Type out each entry exactly as it appears, but keep every image out.

DATA SUPPLIED section start

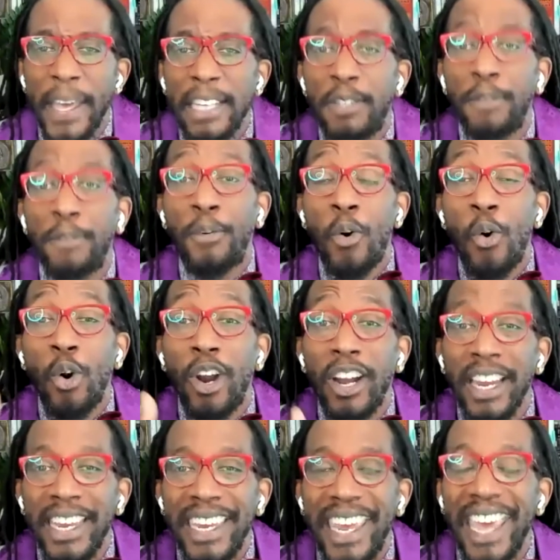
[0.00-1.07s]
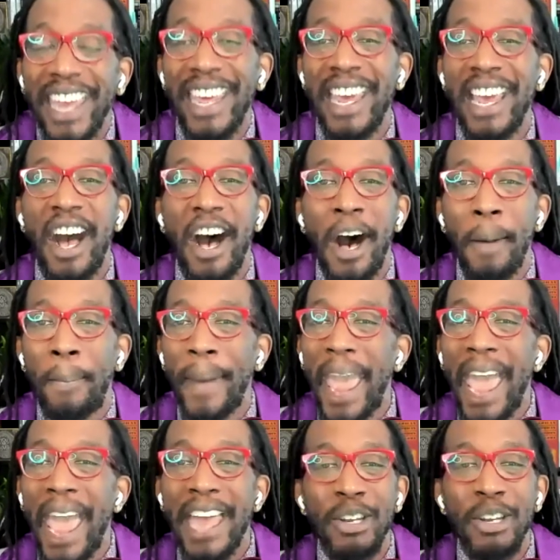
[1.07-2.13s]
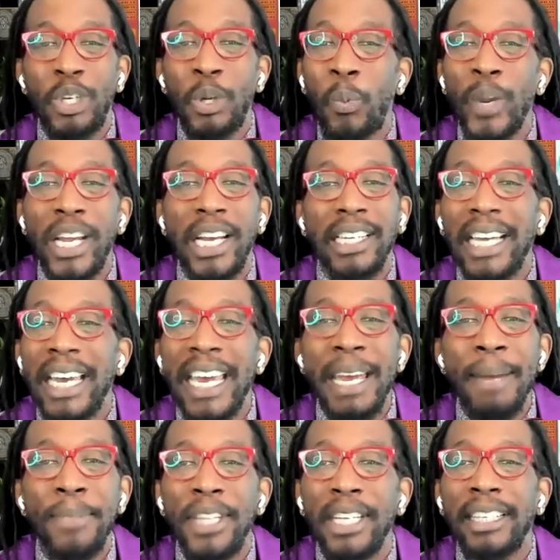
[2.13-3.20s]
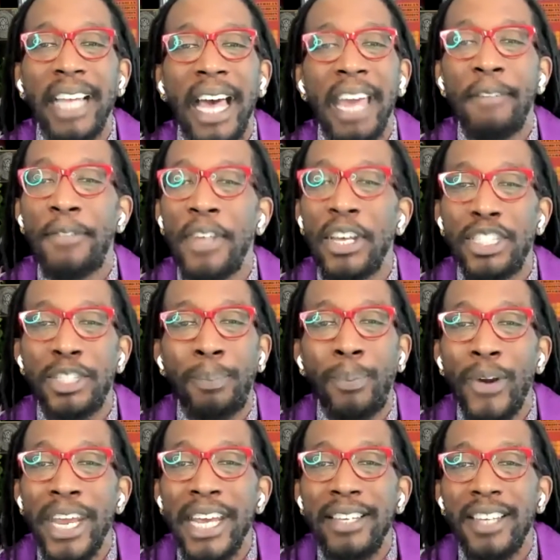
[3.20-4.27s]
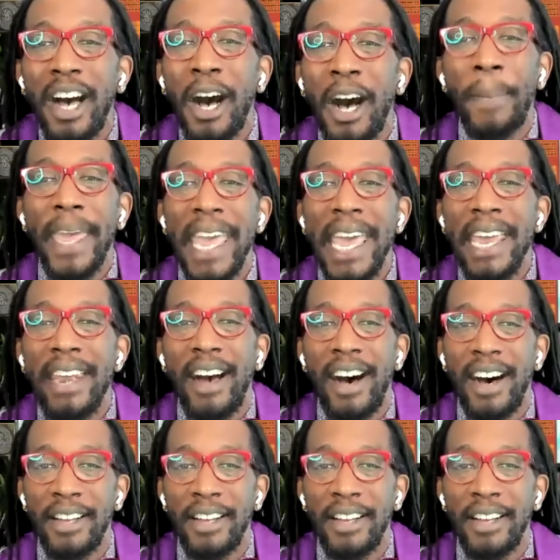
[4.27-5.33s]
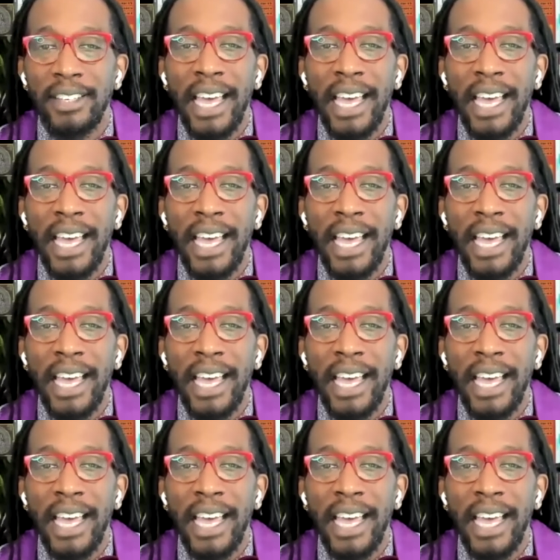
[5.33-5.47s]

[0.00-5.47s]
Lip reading: it's for getting up and to reclaim the life that springs up in us,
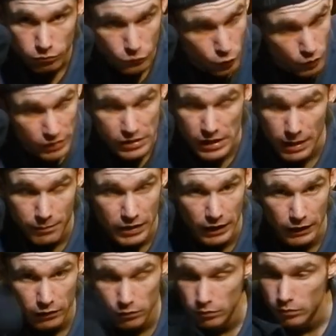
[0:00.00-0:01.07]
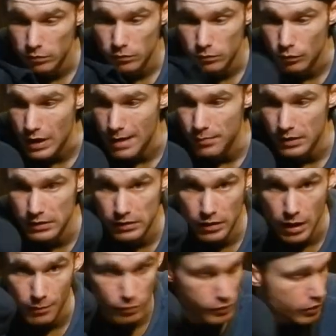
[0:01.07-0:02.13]
do the same thing. Wrap it in a
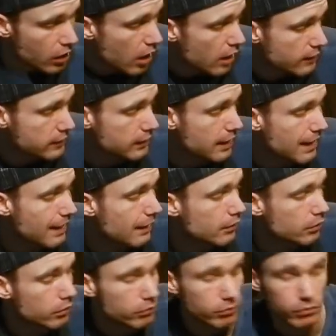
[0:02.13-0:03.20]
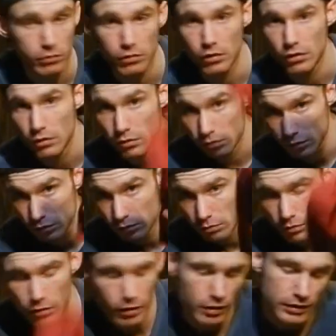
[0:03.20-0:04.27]
couple socks and
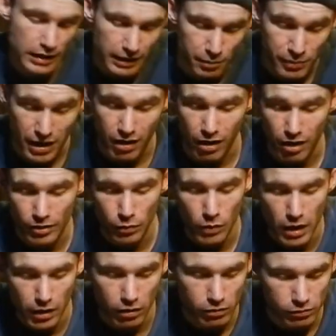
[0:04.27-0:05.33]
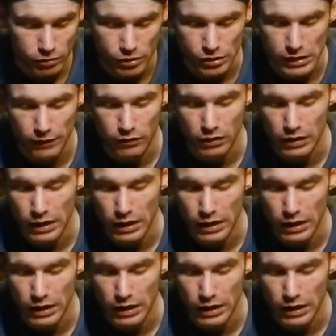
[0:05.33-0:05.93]
take a pair of underwear. Just give it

DATA SUPPLIED section end

[THE COMPLETED TASK]:
[0.00-1.07s]
[1.07-2.13s]
[2.13-3.20s]
[3.20-4.27s]
[4.27-5.33s]
[5.33-5.47s]

[0.00-5.47s]
Lip reading: it's for getting up and to reclaim the life that springs up in us,
[0:00.00-0:01.07]
[0:01.07-0:02.13]
do the same thing. Wrap it in a
[0:02.13-0:03.20]
[0:03.20-0:04.27]
couple socks and
[0:04.27-0:05.33]
[0:05.33-0:05.93]
take a pair of underwear. Just give it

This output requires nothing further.